#### Problem statement:
Retype each of the records below exactly, leaving the pictures out.

━━━ Recorded data

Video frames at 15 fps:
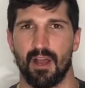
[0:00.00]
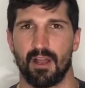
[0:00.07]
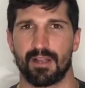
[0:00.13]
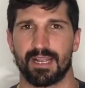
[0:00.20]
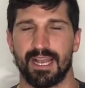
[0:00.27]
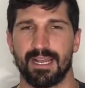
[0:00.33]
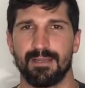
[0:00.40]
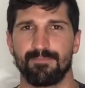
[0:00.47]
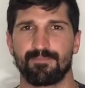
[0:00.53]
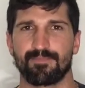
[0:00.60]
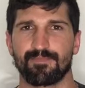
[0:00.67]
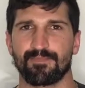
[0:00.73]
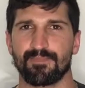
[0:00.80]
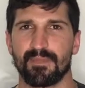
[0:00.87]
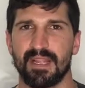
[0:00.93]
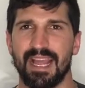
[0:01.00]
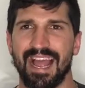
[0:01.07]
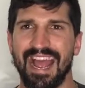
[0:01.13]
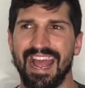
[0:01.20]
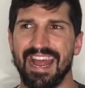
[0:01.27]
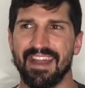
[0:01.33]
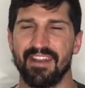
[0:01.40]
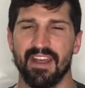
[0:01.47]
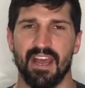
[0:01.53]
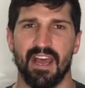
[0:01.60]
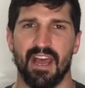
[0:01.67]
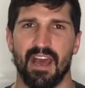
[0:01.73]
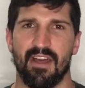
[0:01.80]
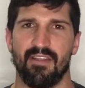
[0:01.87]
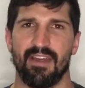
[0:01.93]
Okay. And
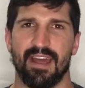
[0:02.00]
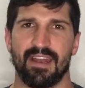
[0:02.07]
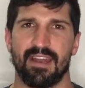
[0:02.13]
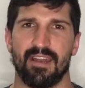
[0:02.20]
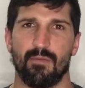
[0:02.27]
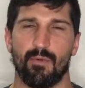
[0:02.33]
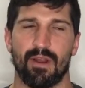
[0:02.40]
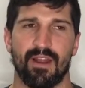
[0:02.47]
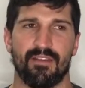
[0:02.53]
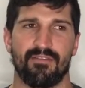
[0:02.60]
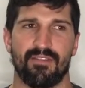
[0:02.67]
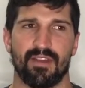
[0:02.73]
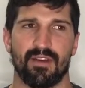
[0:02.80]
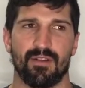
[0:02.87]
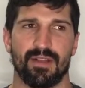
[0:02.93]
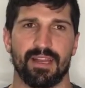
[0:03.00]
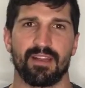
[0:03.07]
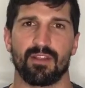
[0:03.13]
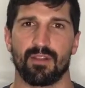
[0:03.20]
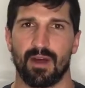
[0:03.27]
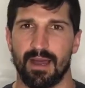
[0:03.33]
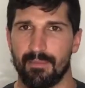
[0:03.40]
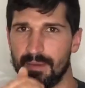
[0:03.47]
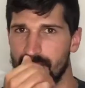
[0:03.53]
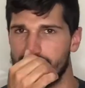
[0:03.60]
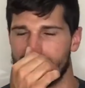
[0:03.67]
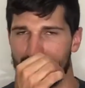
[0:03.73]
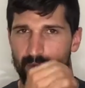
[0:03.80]
then when I feel in alignment,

━━━━━━

#### Task answer:
Video frames at 15 fps:
[0:00.00]
[0:00.07]
[0:00.13]
[0:00.20]
[0:00.27]
[0:00.33]
[0:00.40]
[0:00.47]
[0:00.53]
[0:00.60]
[0:00.67]
[0:00.73]
[0:00.80]
[0:00.87]
[0:00.93]
[0:01.00]
[0:01.07]
[0:01.13]
[0:01.20]
[0:01.27]
[0:01.33]
[0:01.40]
[0:01.47]
[0:01.53]
[0:01.60]
[0:01.67]
[0:01.73]
[0:01.80]
[0:01.87]
[0:01.93]
Okay. And
[0:02.00]
[0:02.07]
[0:02.13]
[0:02.20]
[0:02.27]
[0:02.33]
[0:02.40]
[0:02.47]
[0:02.53]
[0:02.60]
[0:02.67]
[0:02.73]
[0:02.80]
[0:02.87]
[0:02.93]
[0:03.00]
[0:03.07]
[0:03.13]
[0:03.20]
[0:03.27]
[0:03.33]
[0:03.40]
[0:03.47]
[0:03.53]
[0:03.60]
[0:03.67]
[0:03.73]
[0:03.80]
then when I feel in alignment,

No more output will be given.